American and Southwest Airlines have been refusing to allow Cubans on board flights if they've been blacklisted by the government in Havana.

How U.S. Airlines Are Doing Cuba's Dirty Work On American Soil

Boarding a plane in Camaguey, Cuba

Santiago Villa

On Sunday, American Airlines refused to let Cuban writer Carlos Manuel Álvarez board a Miami flight bound for Havana. It was at least the third time this year that a U.S. airline refused to let Cubans on board to return to their homeland after Havana circulated a government "blacklist" of critics of the regime. Clearly undemocratic and possibly illegal under U.S. law, the airlines want to make sure to cash in on a lucrative travel route, writes Colombian journalist Santiago Villa:

-OpEd-

Imagine for a moment that you left your home country years ago because you couldn't properly pursue your chosen career there.

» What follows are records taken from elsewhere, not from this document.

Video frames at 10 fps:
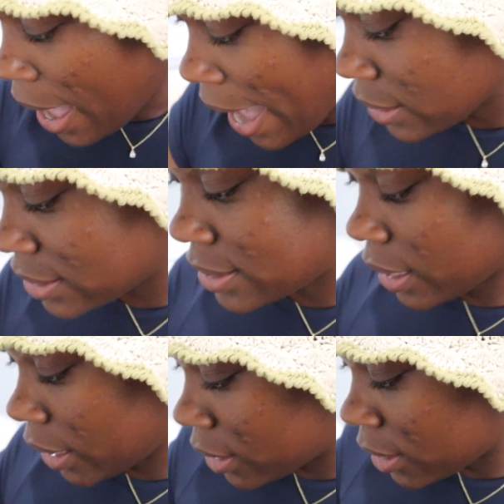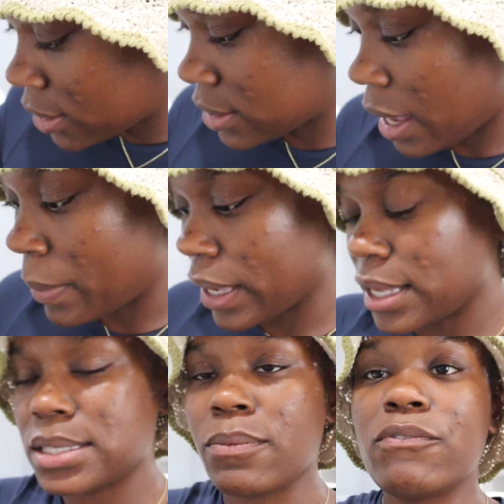I did stop and
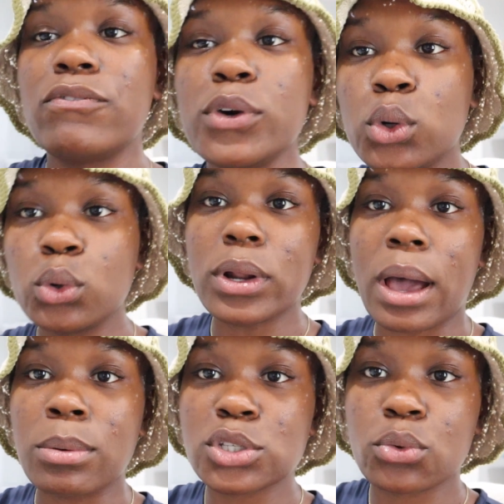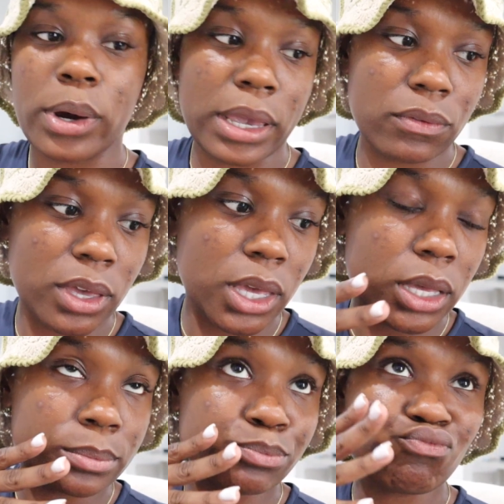get some food. I was
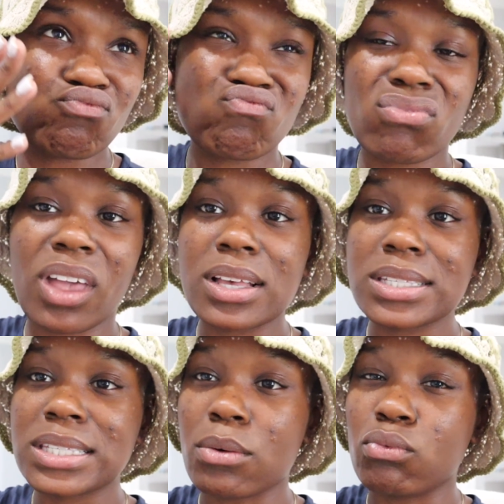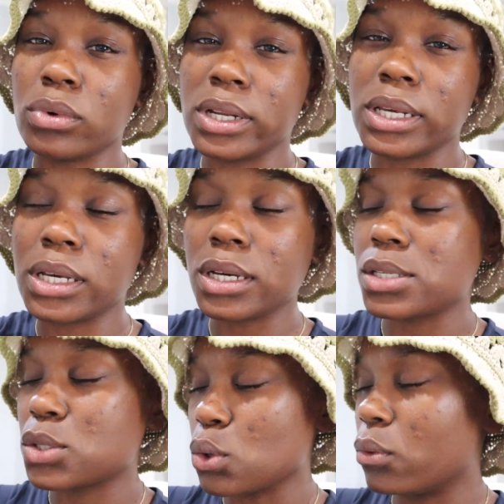craving some really
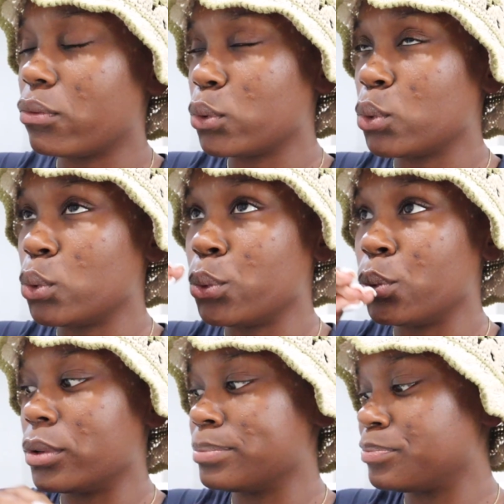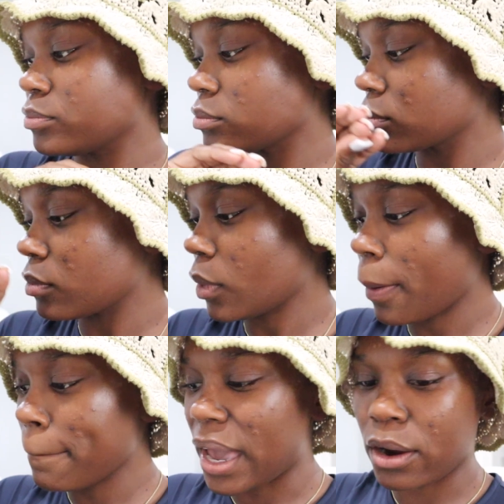good soul food
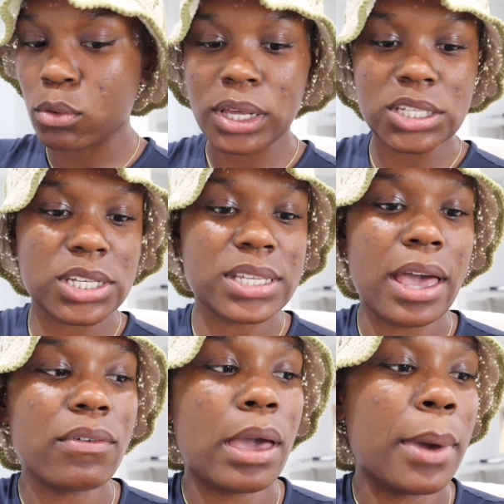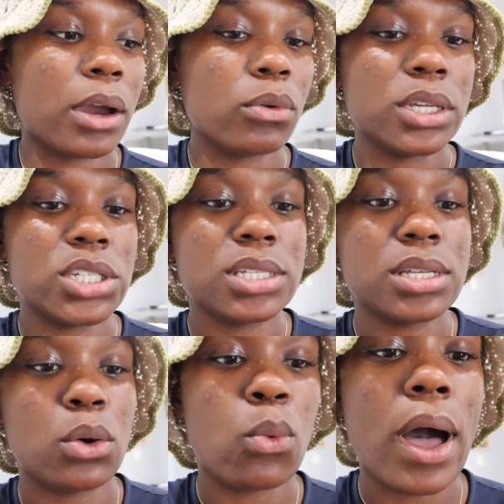macaroni and cheese. I haven't had macaroni and cheese
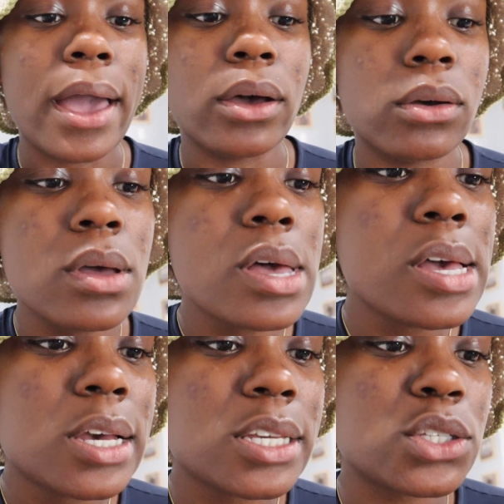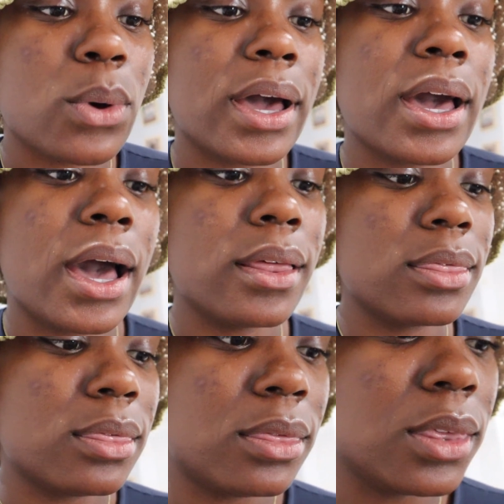in a while. So I got
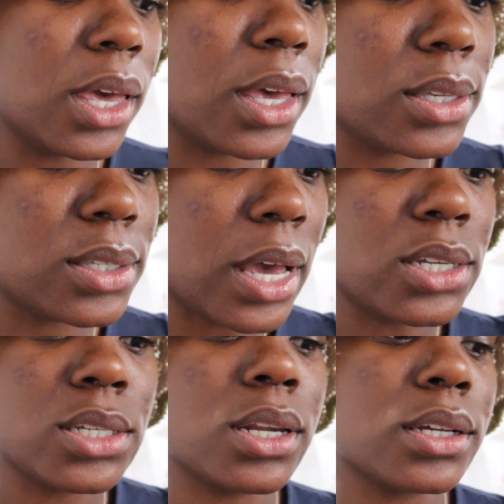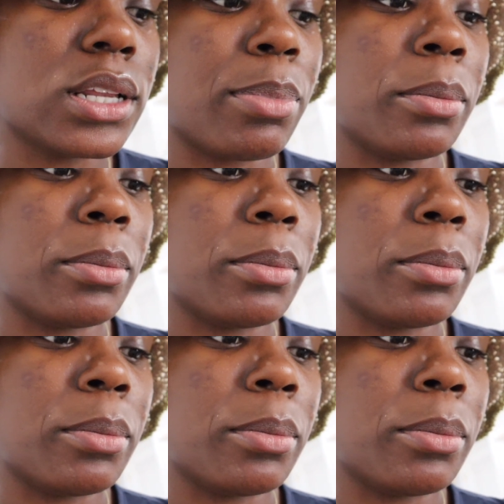this. I just looked up a,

It wasn't easy, of course: Your profession is not just singularly demanding, but even at the top of the game you might not be assured a stable or sufficient income, and you've had to take on second jobs, working in bars and restaurants.

This chosen vocation is that of a writer or journalist, or perhaps an artist, which has kept you tied to your homeland, often the subject of your work, even if you don't live there anymore.

Since leaving, you've been back home several times, though not so much for work. Because if you did, you would be followed in cars and receive phone calls to let you know you are being watched.